### Exercise description:
Every line below that holds the word "video" must be listed.

Stored data entries
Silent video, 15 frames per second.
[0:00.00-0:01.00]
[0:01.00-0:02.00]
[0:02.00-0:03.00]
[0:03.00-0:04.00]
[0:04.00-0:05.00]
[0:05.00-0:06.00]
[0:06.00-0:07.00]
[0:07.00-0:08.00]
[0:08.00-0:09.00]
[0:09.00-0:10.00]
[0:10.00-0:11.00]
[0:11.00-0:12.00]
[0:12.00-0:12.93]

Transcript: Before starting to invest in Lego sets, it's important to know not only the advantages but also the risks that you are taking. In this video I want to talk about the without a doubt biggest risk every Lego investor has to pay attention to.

...

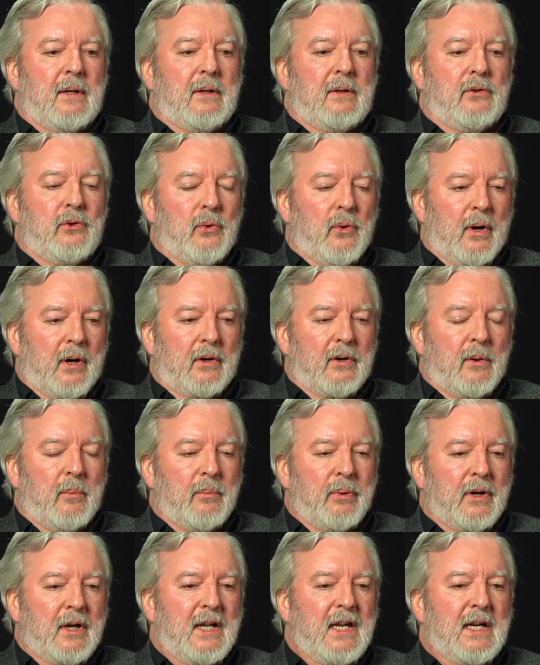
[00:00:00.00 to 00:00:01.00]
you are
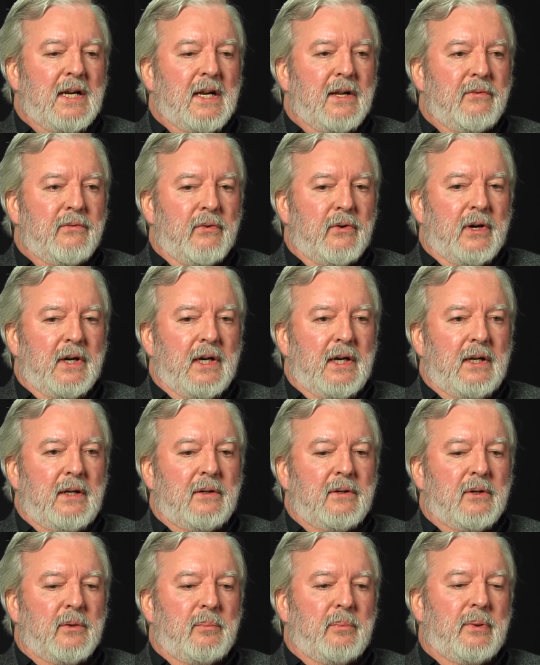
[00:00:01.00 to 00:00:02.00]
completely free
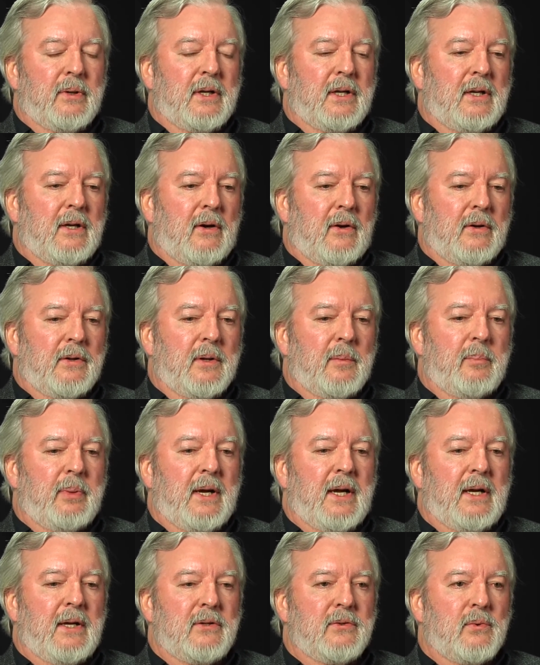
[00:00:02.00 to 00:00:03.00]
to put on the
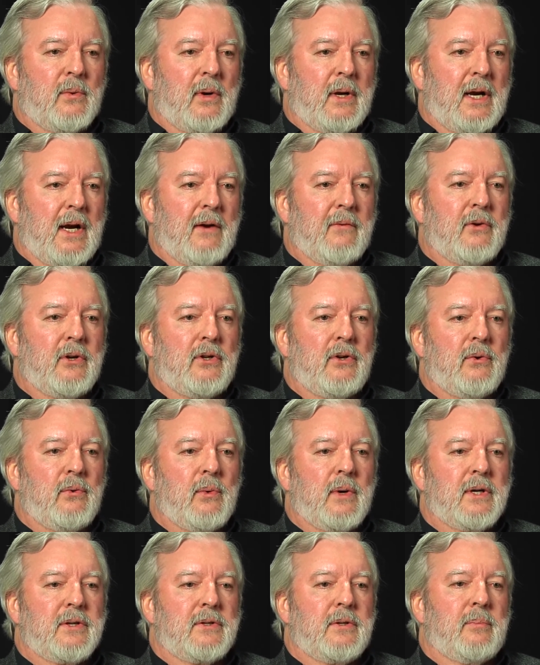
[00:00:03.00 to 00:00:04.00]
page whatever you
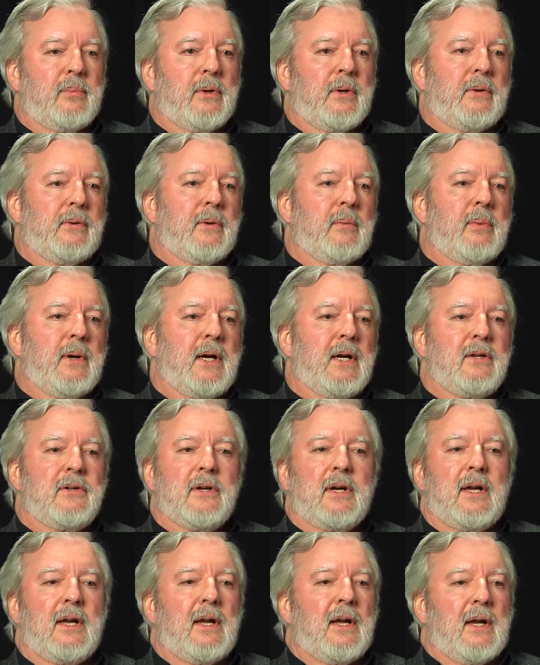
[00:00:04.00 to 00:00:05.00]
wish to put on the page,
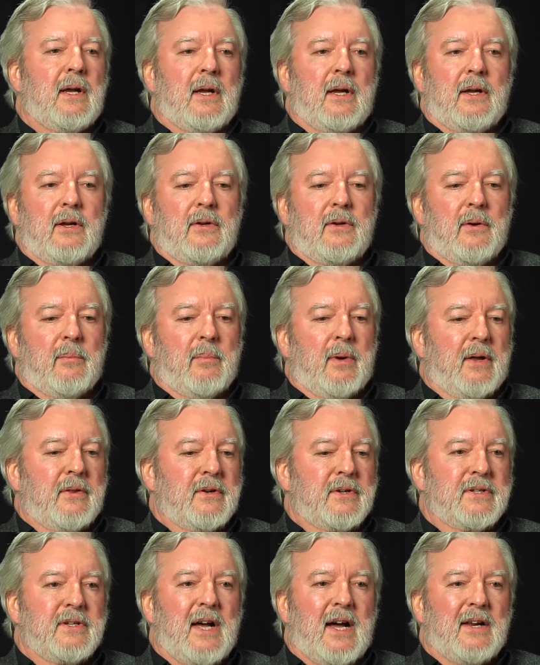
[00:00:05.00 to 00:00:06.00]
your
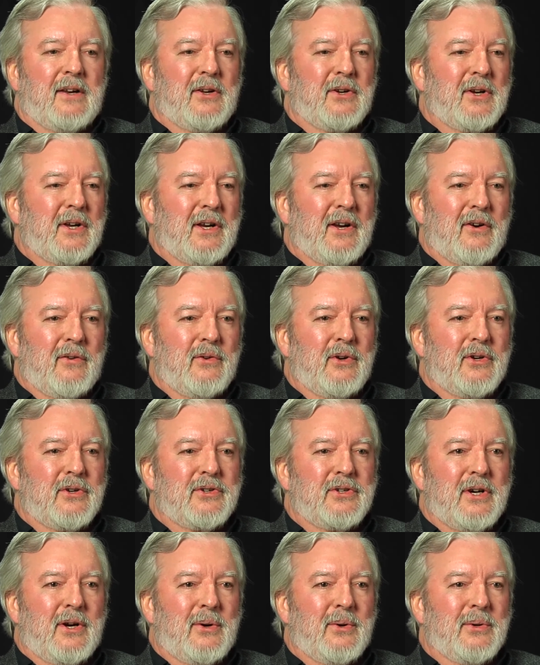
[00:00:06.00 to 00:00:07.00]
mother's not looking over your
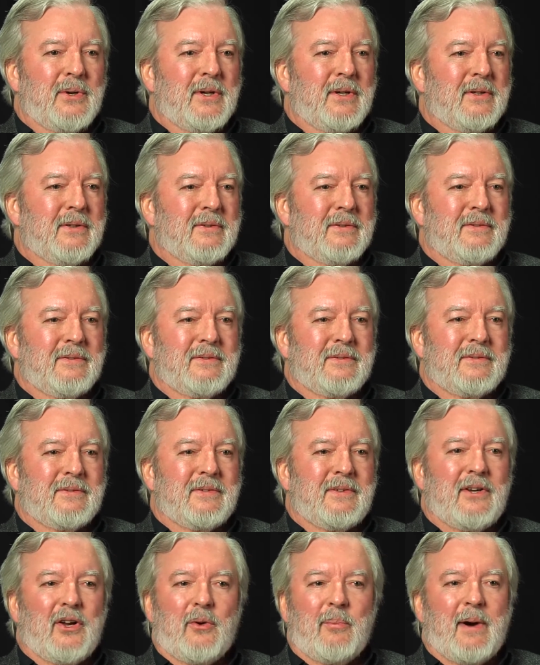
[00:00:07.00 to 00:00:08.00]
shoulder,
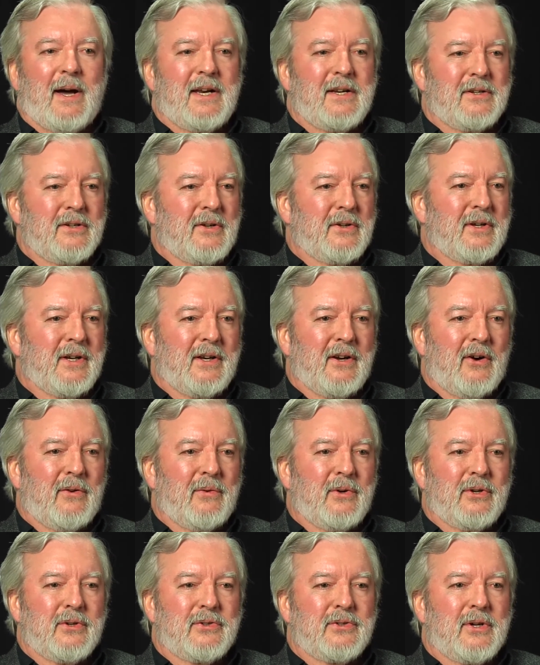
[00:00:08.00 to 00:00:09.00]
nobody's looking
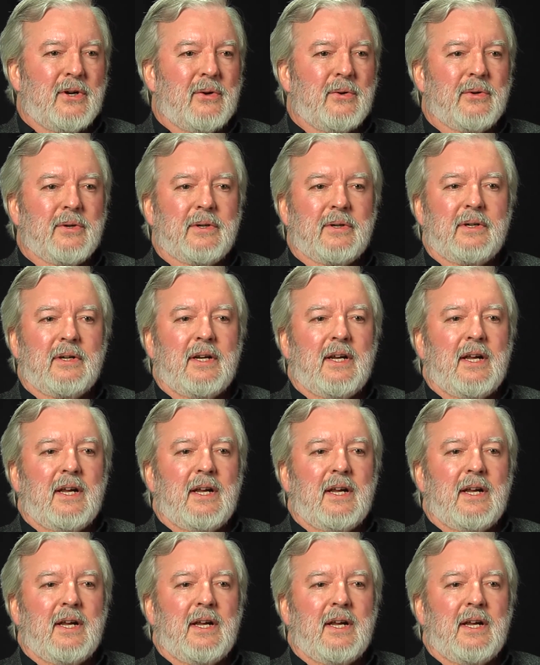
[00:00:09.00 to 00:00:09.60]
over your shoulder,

### Written reply:
Silent video, 15 frames per second.
Transcript: Before starting to invest in Lego sets, it's important to know not only the advantages but also the risks that you are taking. In this video I want to talk about the without a doubt biggest risk every Lego investor has to pay attention to.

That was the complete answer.